>>>
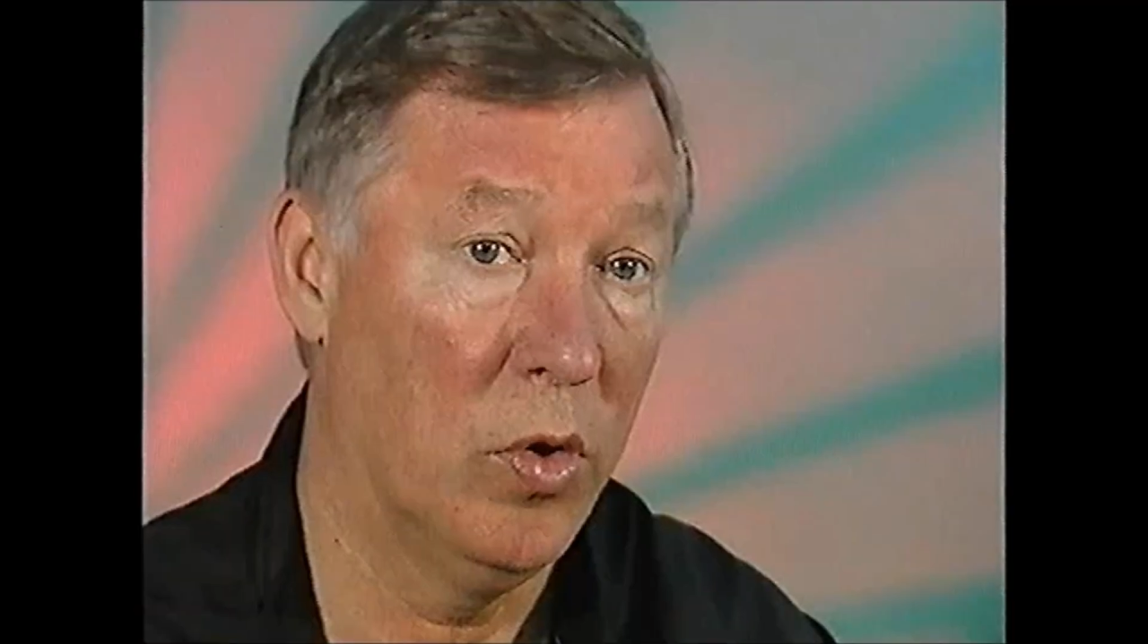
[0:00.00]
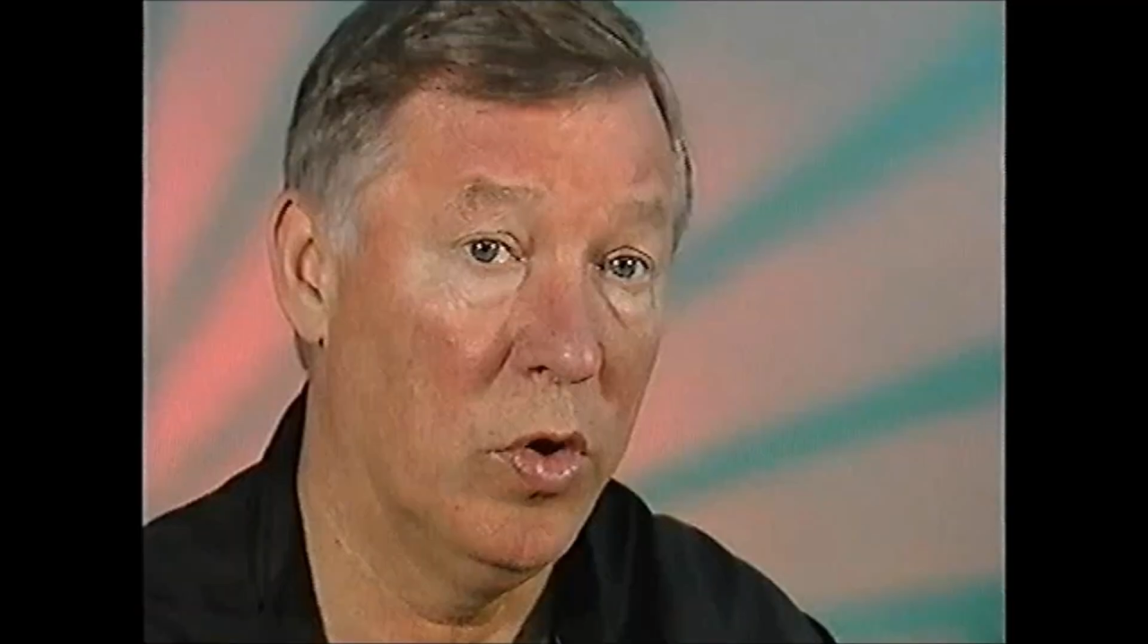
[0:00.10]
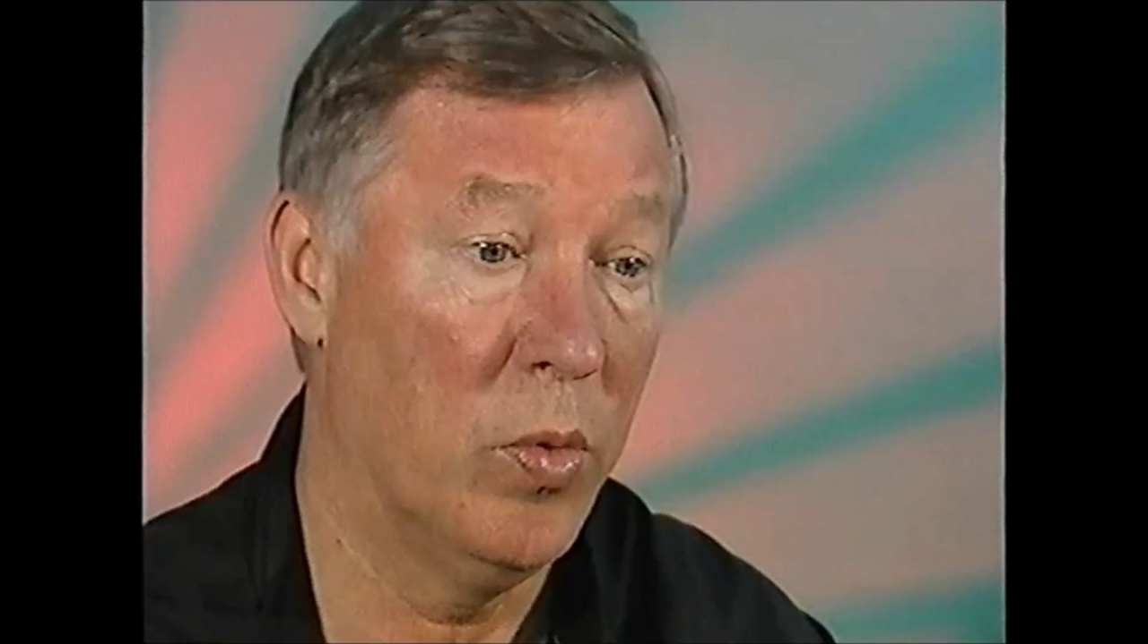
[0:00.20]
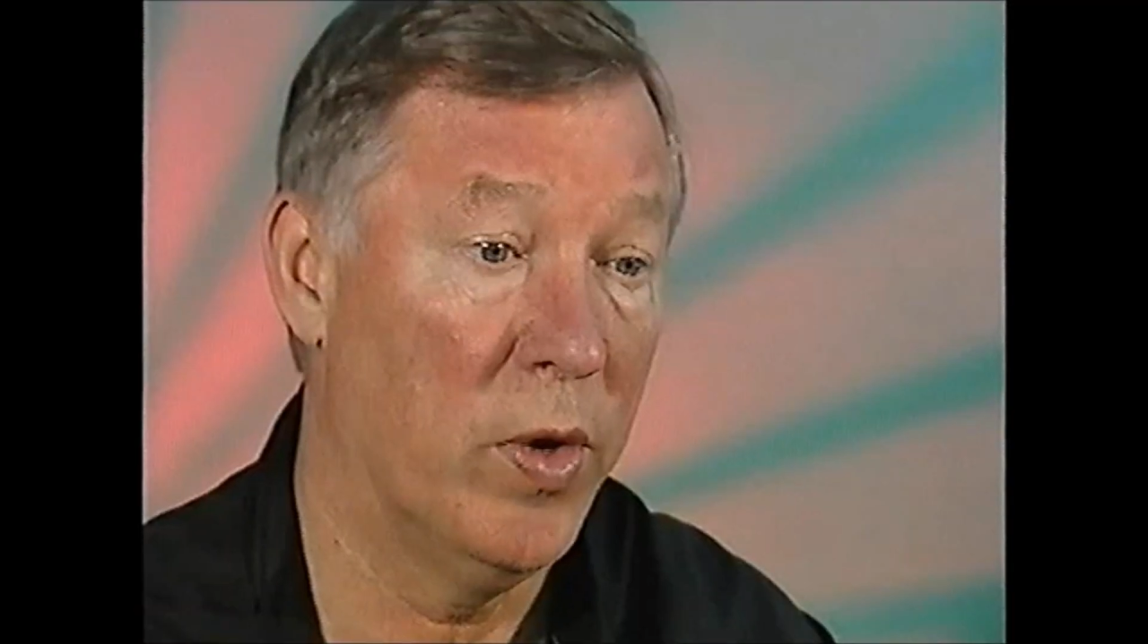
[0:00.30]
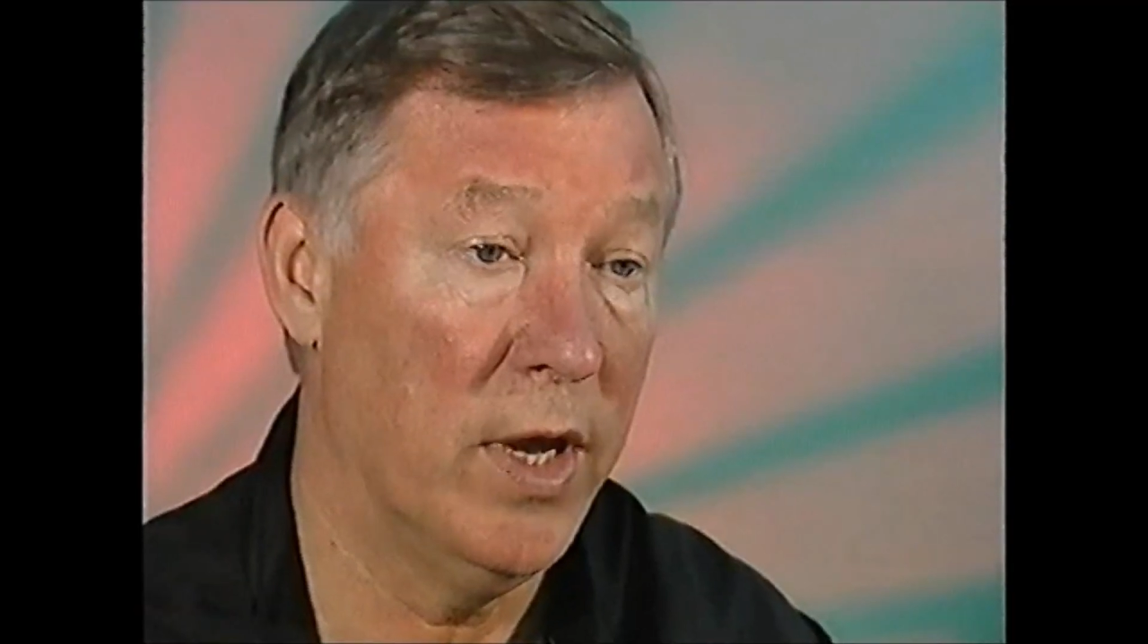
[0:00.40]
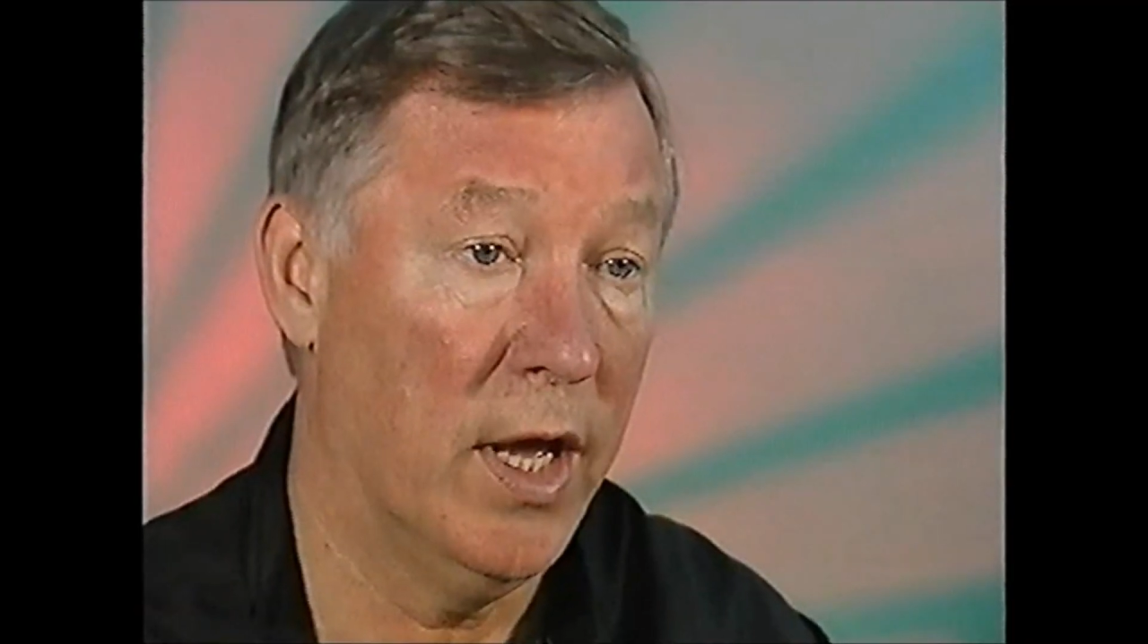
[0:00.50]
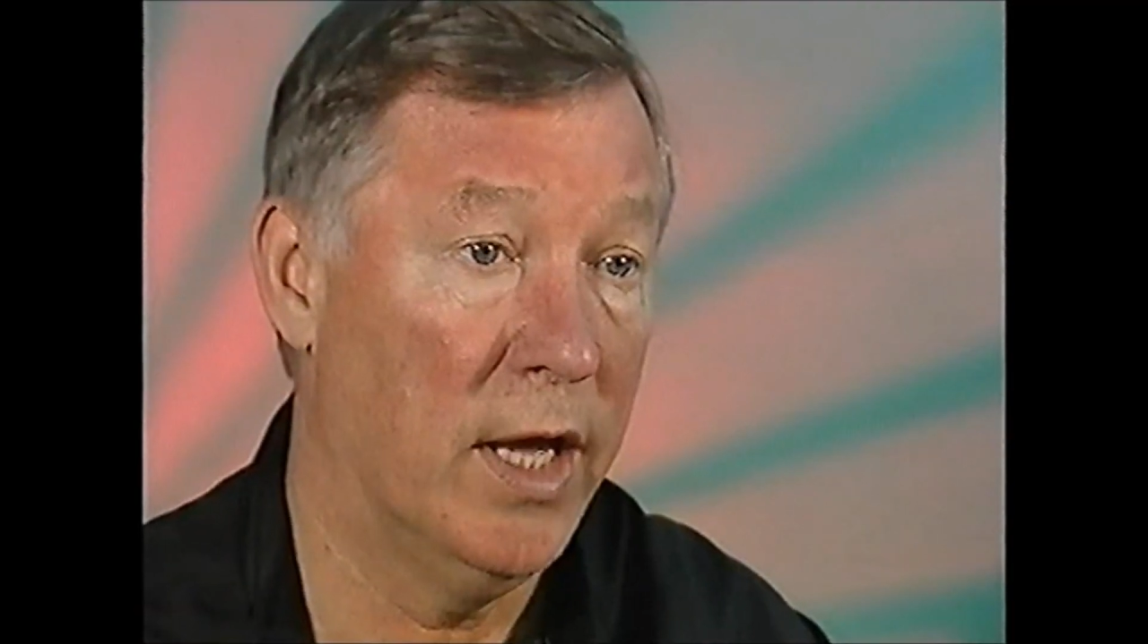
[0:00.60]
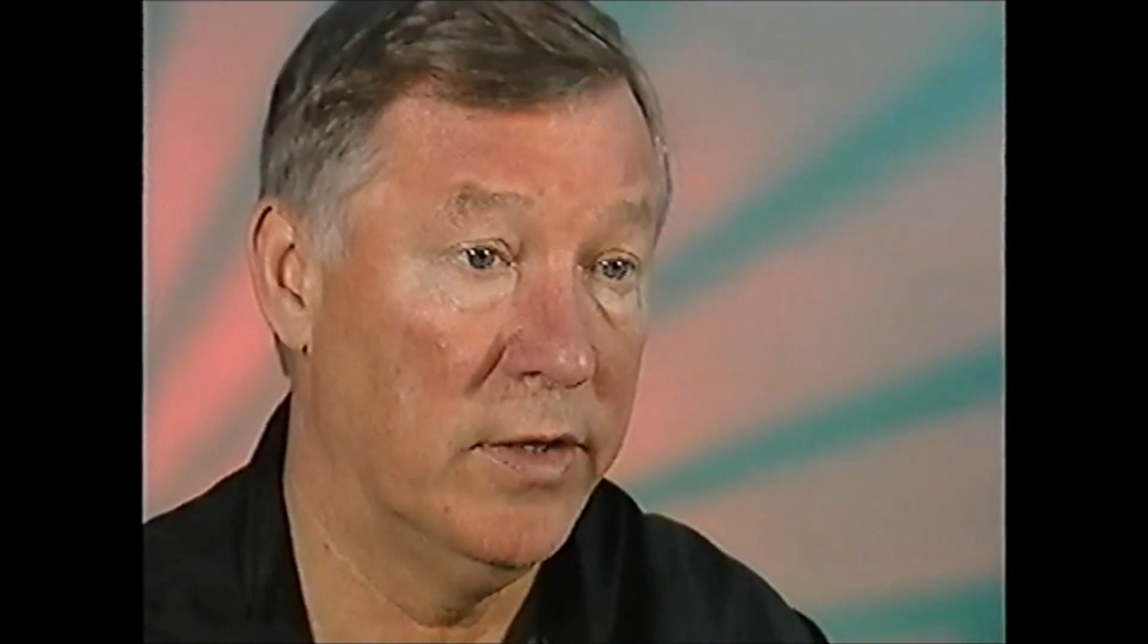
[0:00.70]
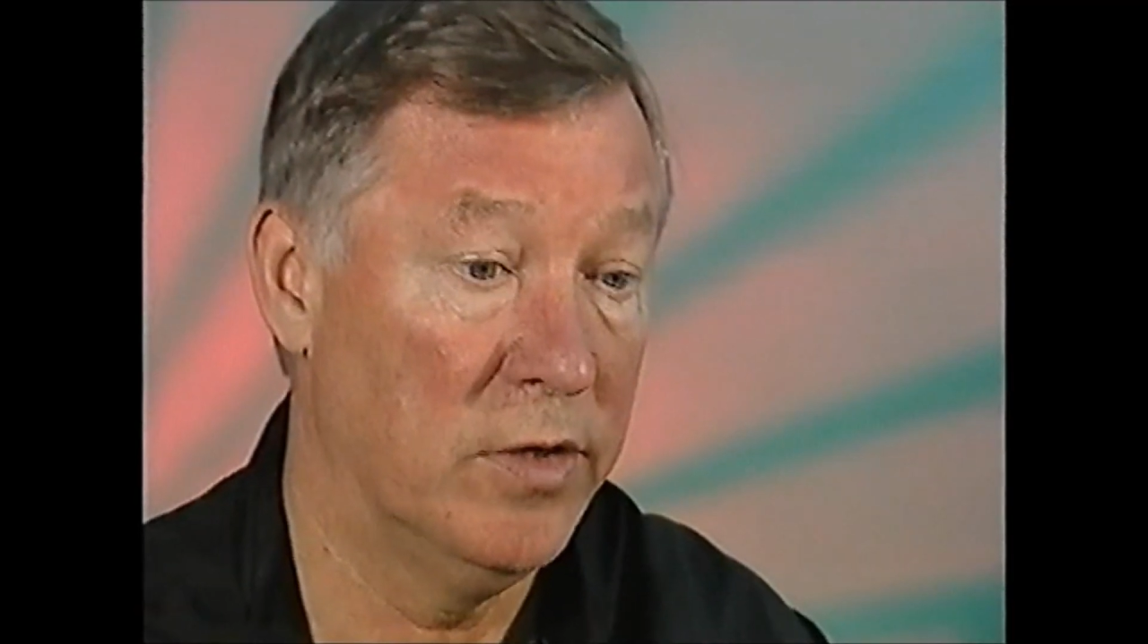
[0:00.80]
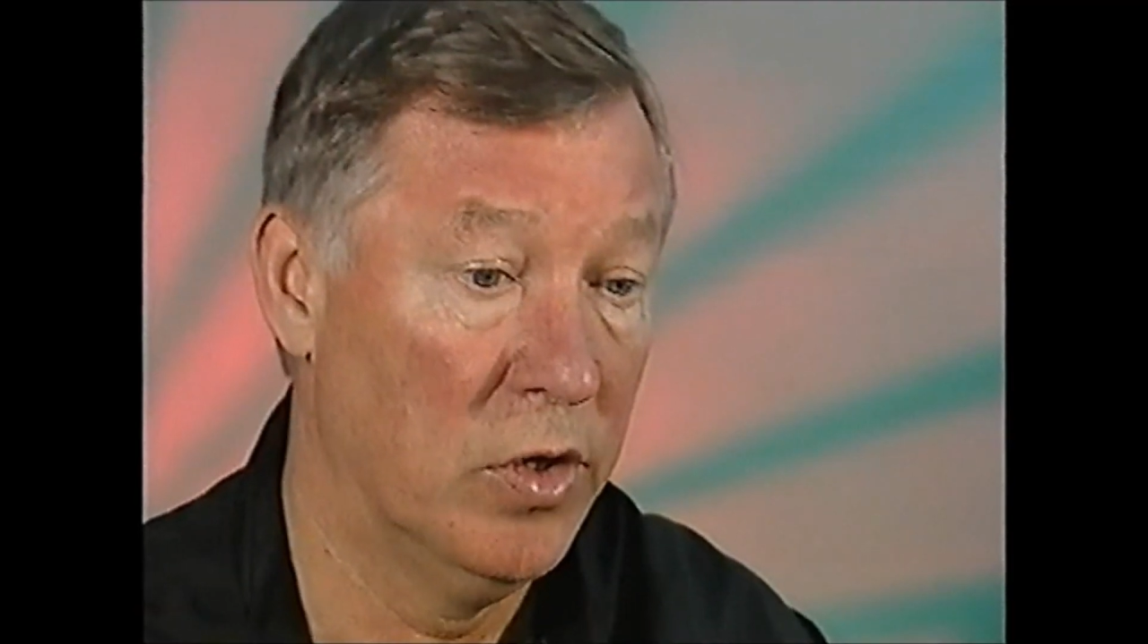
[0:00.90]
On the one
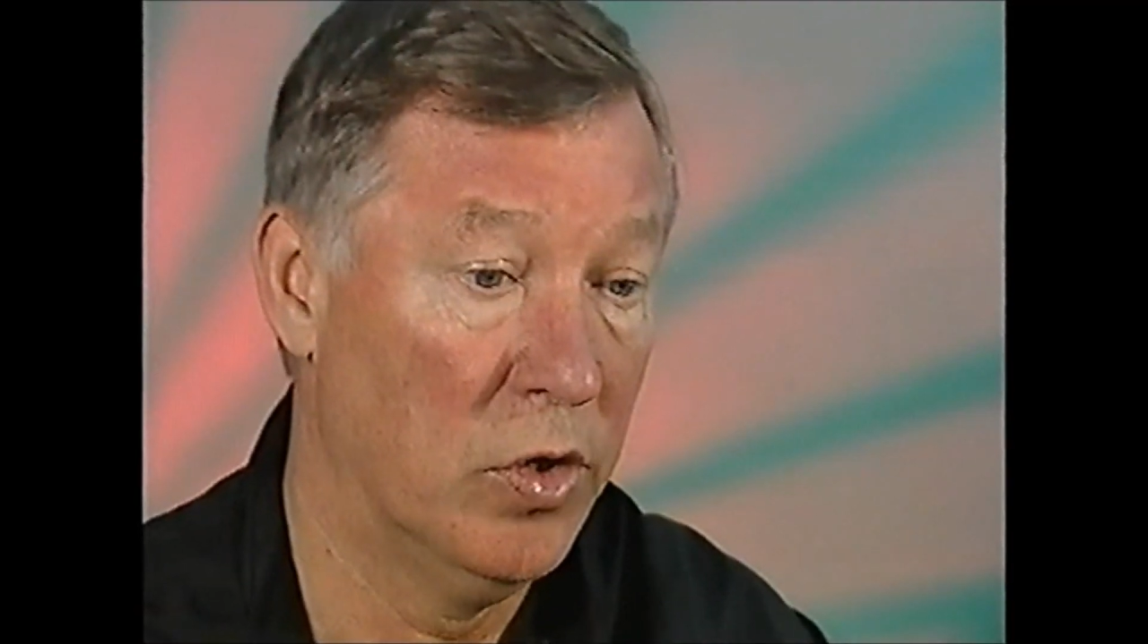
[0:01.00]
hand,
<<<
--- INSTRUCTIONS TO FOLLOW ---
None of the pictures should be copied, but every record above must be returned exactly.

--- SOLUTION TO THE EXERCISE ---
[0:00.00]
[0:00.10]
[0:00.20]
[0:00.30]
[0:00.40]
[0:00.50]
[0:00.60]
[0:00.70]
[0:00.80]
[0:00.90]
On the one
[0:01.00]
hand,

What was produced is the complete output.